Current "off label" management options for psychosis include Abilify, a drug by Otsuka America Pharmaceutical. Abilify is an antidepressant that can be used to manage psychosis, although results can be mixed and may even worsen the symptoms of the disease. Zonegran, by Eisai, improved motor functions in a clinical study run in Japan; the mechanism of its effects have not yet been deduced, however. Forest Laboratories' Namenda offered improved cognitive ability to Parkinson's disease sufferers against a placebo treatment, although secondary benefits were not reached. Body builder favorite Creatine was also suggested as a management option, although the National Institutes of Health recently stopped a study testing this because it did not offer benefits for people with Parkinson's disease. Unfortunately, none of the aforementioned therapies have FDA approval for Parkinson's disease treatment.

The recent clinical study published in the Lancet offered a significant boost toward ACADIA Pharmaceutical's NDA application for pimavanserin. CEO Uli Hacksell noted the "excellent progess" that has been made toward the application process. The drug was reported to have a small adverse effect on heartbeat, causing a "7 to 9 millisecond" increase in the time for ventricular depolarization and repolarization; in a healthy adult male, this typically takes less than 430 milliseconds to complete. If this polarization event pushes above 450 milliseconds, serious health risks and possible death can occur. However, the company was keen to emphasize that the FDA was aware of the safety profile of the drug and did not dissuade it from making an NDA application.

The company is also expecting the information gathered in the NDA application for the FDA to be sufficient for a European drug application, although Hackell admitted "that Europe is still an unknown before we have tested it."

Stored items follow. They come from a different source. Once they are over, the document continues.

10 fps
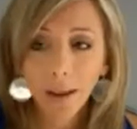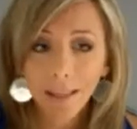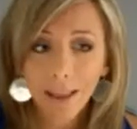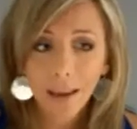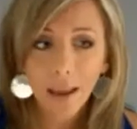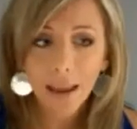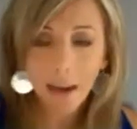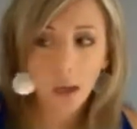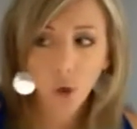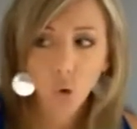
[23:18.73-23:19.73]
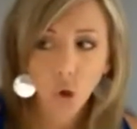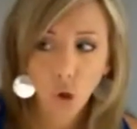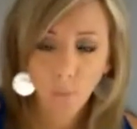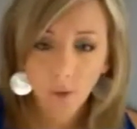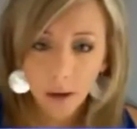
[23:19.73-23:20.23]
like any
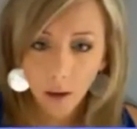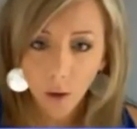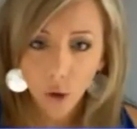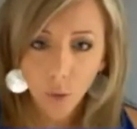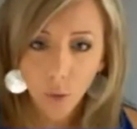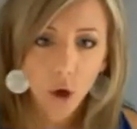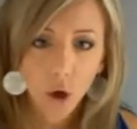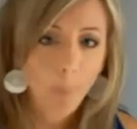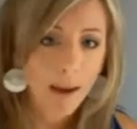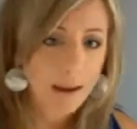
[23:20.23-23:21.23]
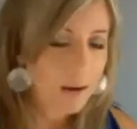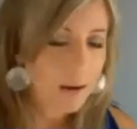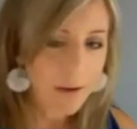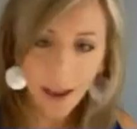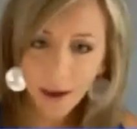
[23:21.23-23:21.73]
YouTube video, you can go back and
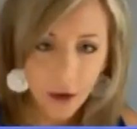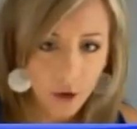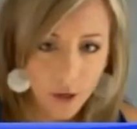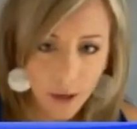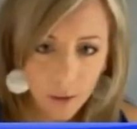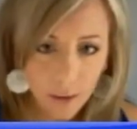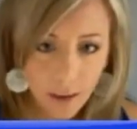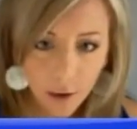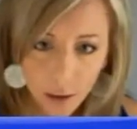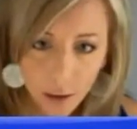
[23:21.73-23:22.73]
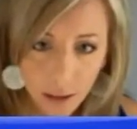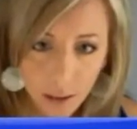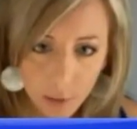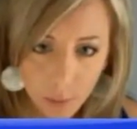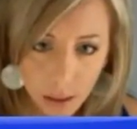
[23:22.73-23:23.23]
even edit your title later
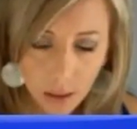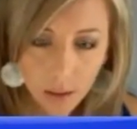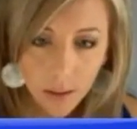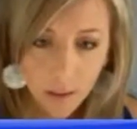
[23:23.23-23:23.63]
anyways, right?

Applying a pharmaceutical industry average P/E of 16 to Acadia Pharmaceuticals translates to an EPS of around $1.55 a share at current prices, or nearly $140 million a year in net income. Applying a 3 times multiple of net income to revenue, as found with AstraZeneca or Eli Lilly, would equate to an annual revenue of just $420 million. On the basis of this evaluation, ACADIA Pharmaceutical is currently priced at about half its potential value if pimavanserin turned into a $1 billion per year treatment.

The company has the reserves to see it through pimavanserin approval. It has $196 million in cash and used about $10 million in its third quarter; of this, $7.3 million was spent on R&D. This company's stock is one worth watching.